The latest John Green young adult novel adaptation is an impressive miniseries set in the early 2000s, following students at a boarding school and a love story between Pudge and Alaska. But in a sad turn, there's a tragedy the students have to come to terms with. Looking for Alaska brings big teen emotions to life with an excellent cast and a wash of nostalgia.
This Jeff Daniels-led 10-episode series gives you an accessible look at what happened between the CIA and the FBI during the rise of Osama bin Laden and al-Qaeda in the late '90s. Based on a book that examines events in the lead up to Sept. 11, The Looming Tower dissects the rivalry between the divisions and how it might have paved the path for tragedy. It's as fascinating, pacey and sharp as it sounds.

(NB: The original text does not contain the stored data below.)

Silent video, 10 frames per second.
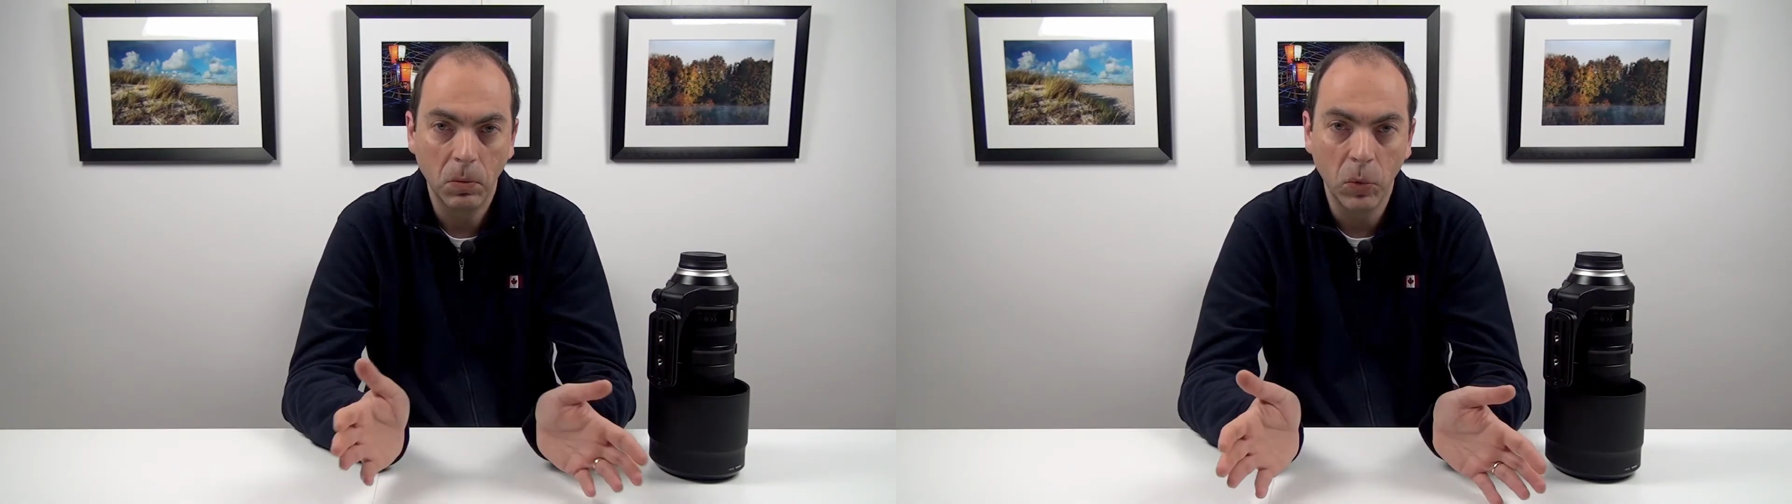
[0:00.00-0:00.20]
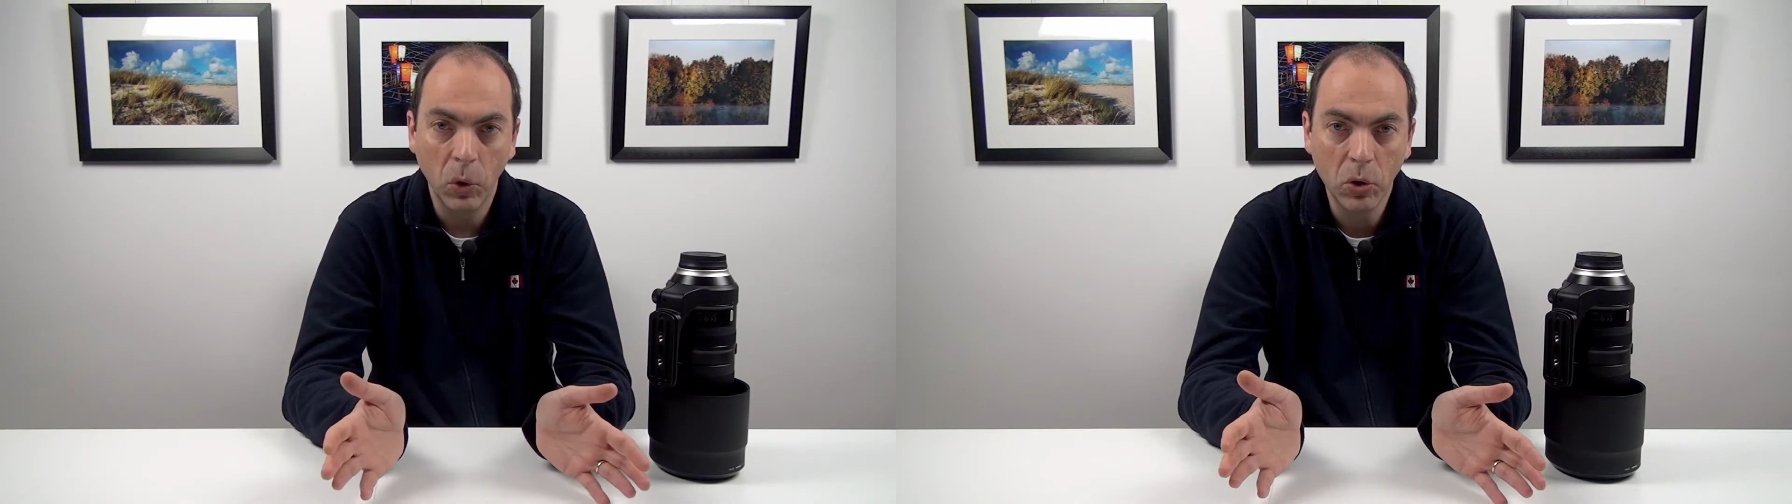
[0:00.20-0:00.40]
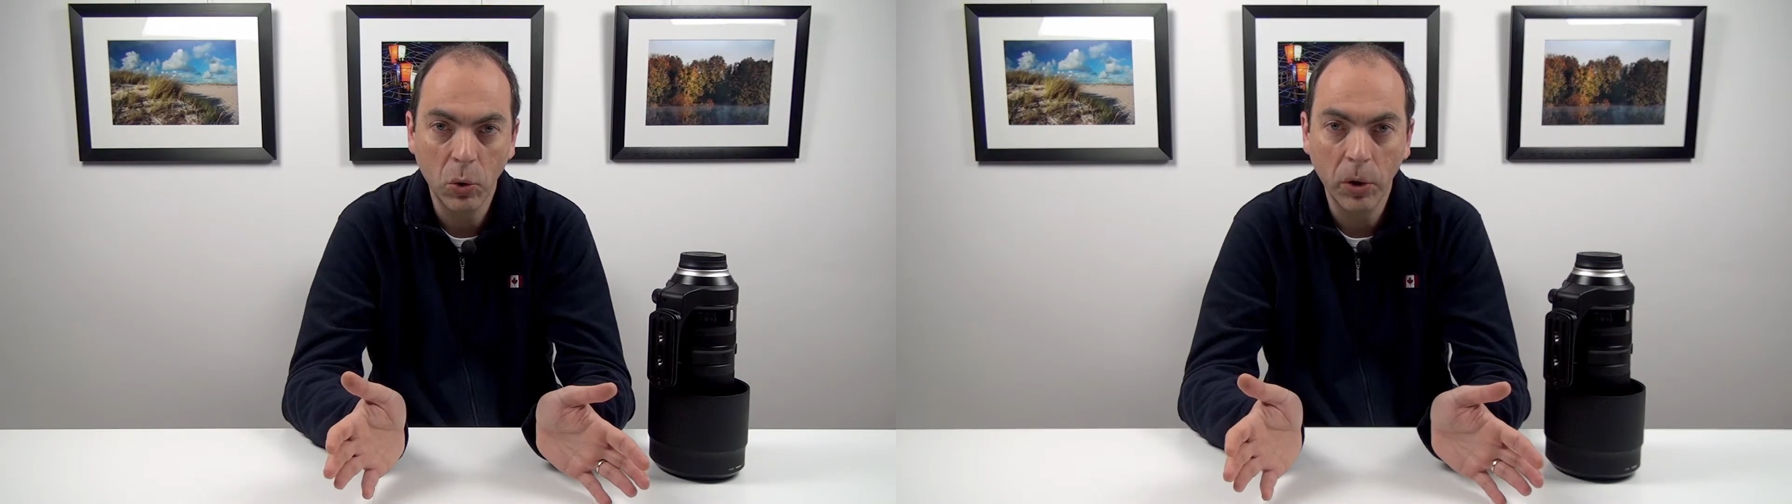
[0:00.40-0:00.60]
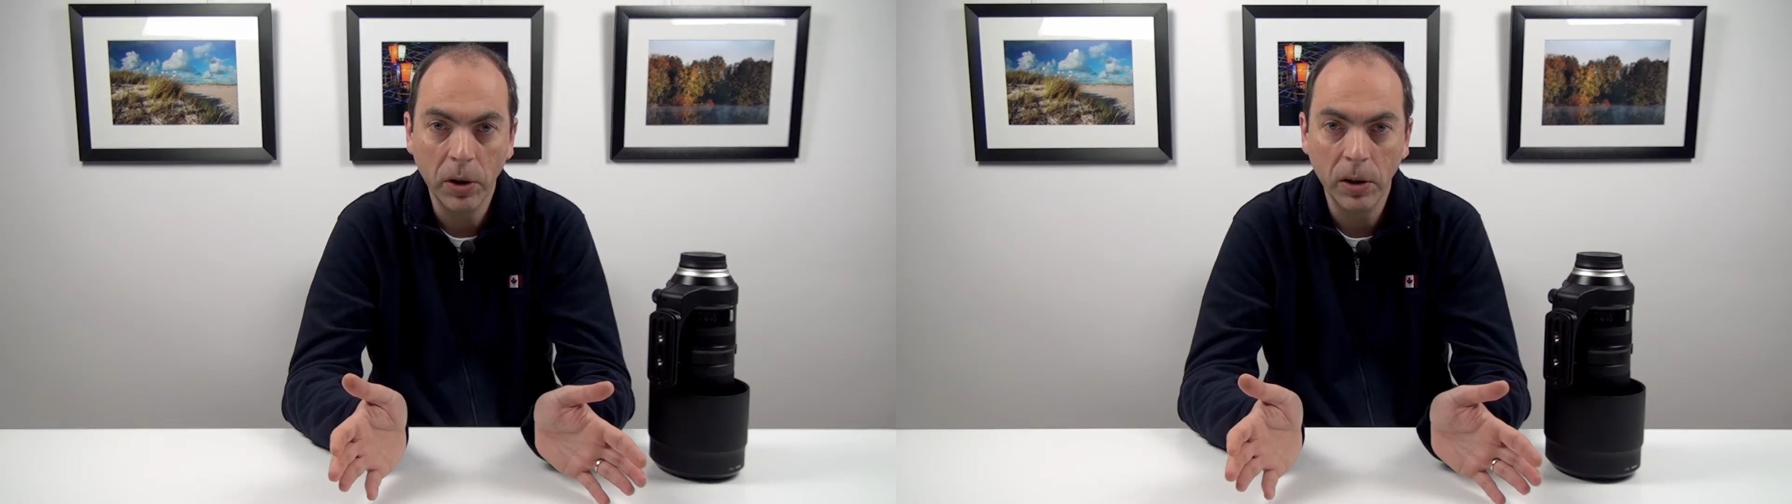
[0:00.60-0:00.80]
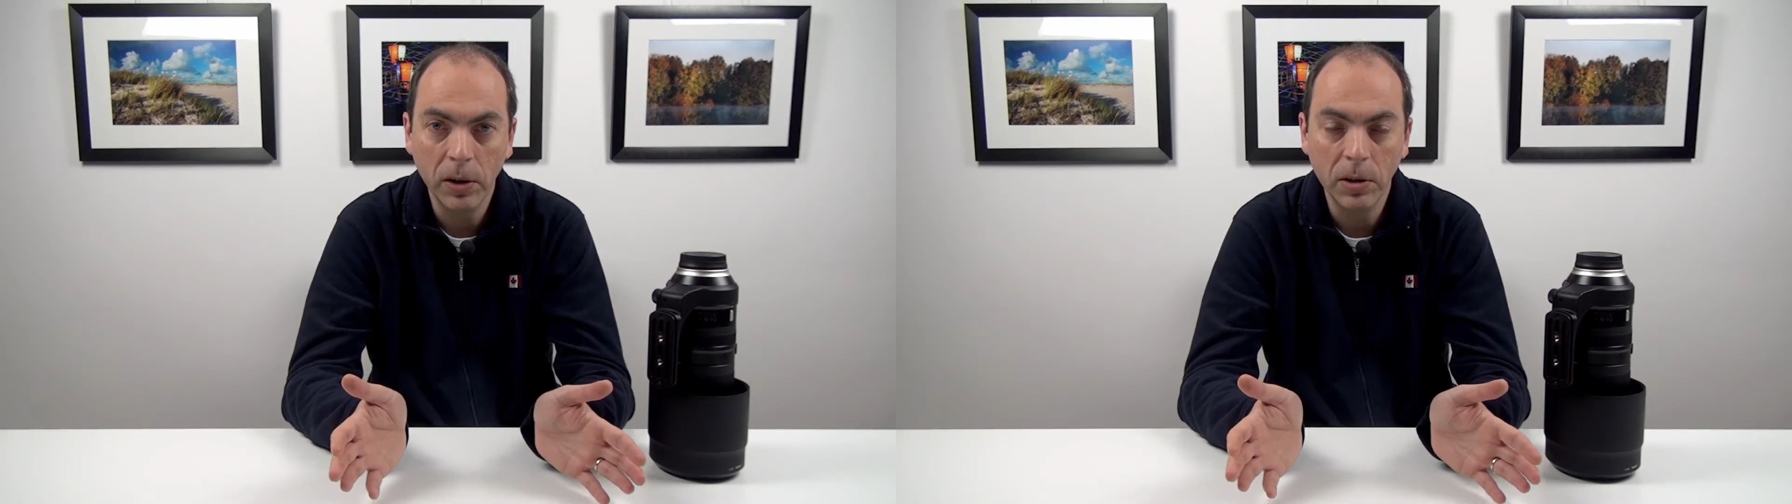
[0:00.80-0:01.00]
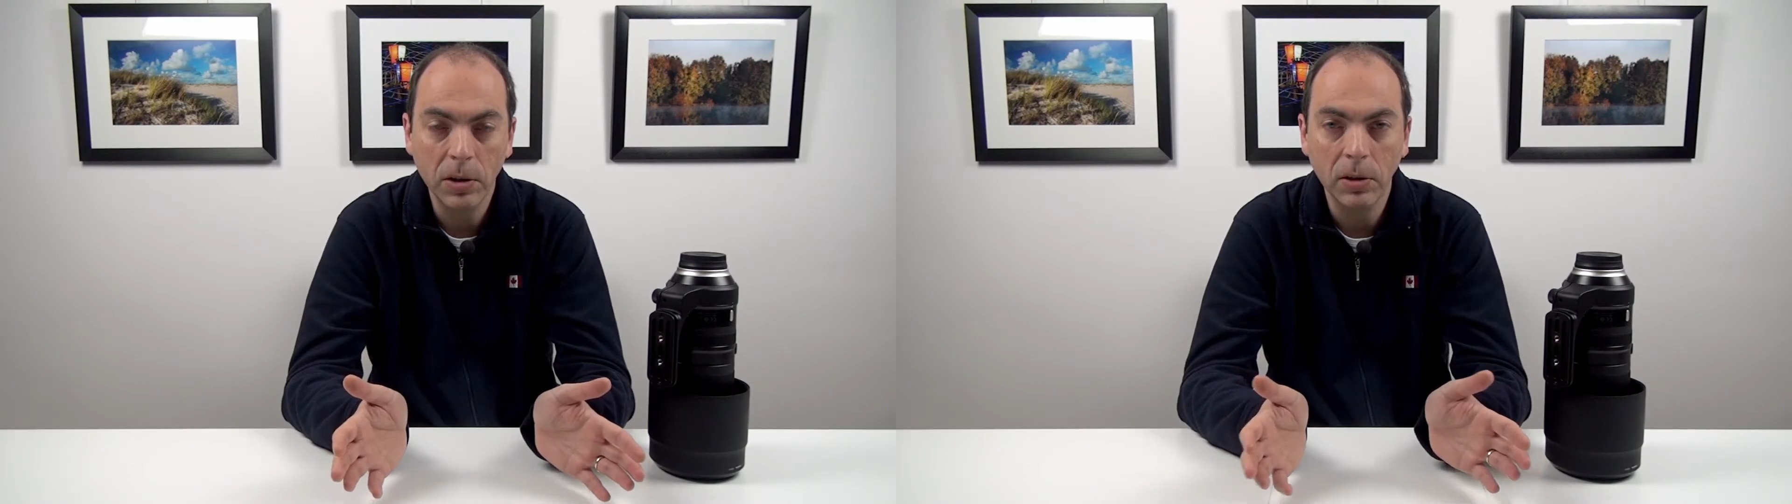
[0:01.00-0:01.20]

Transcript: No squirrels,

Set in 18th century London, Harlots follows Margaret Wells, a brothel owner who faces competition from a rival brothel that offers posher services to more elite clientele. Looking at life for women at the time, when they could only move up in the world through marriage or sex work, Harlots has a bittersweet side amid the campy fun.
Unreal's four seasons are all up on Hulu for you to devour. The satirical series centers on the behind-the-scenes of a Bachelor-type dating show and the questionable integrity of its producers. Clinging to her moral compass is Rachel Goldberg, whose particular talent lies in manipulating addictive reality TV drama. But things get complicated when she develops feelings for the show's playboy suitor. Smart, biting and occasionally grim, Unreal is a sharp assessment of people and popular TV.
Based on a Margaret Atwood novel, Hulu's dystopian tragedy series depicts a totalitarian US where women are trapped in child-bearing slavery. While that might sound like tough viewing, especially when the "Handmaids" are raped by their Commanders, you still have hope a resistance will see them find safety in Canada. The production values are immense, making the tension and suspense all that more palpable. A mesmerizing and subtly fierce lead performance from Elisabeth Moss adds another vivid layer. See how it all ends in the currently streaming season 4.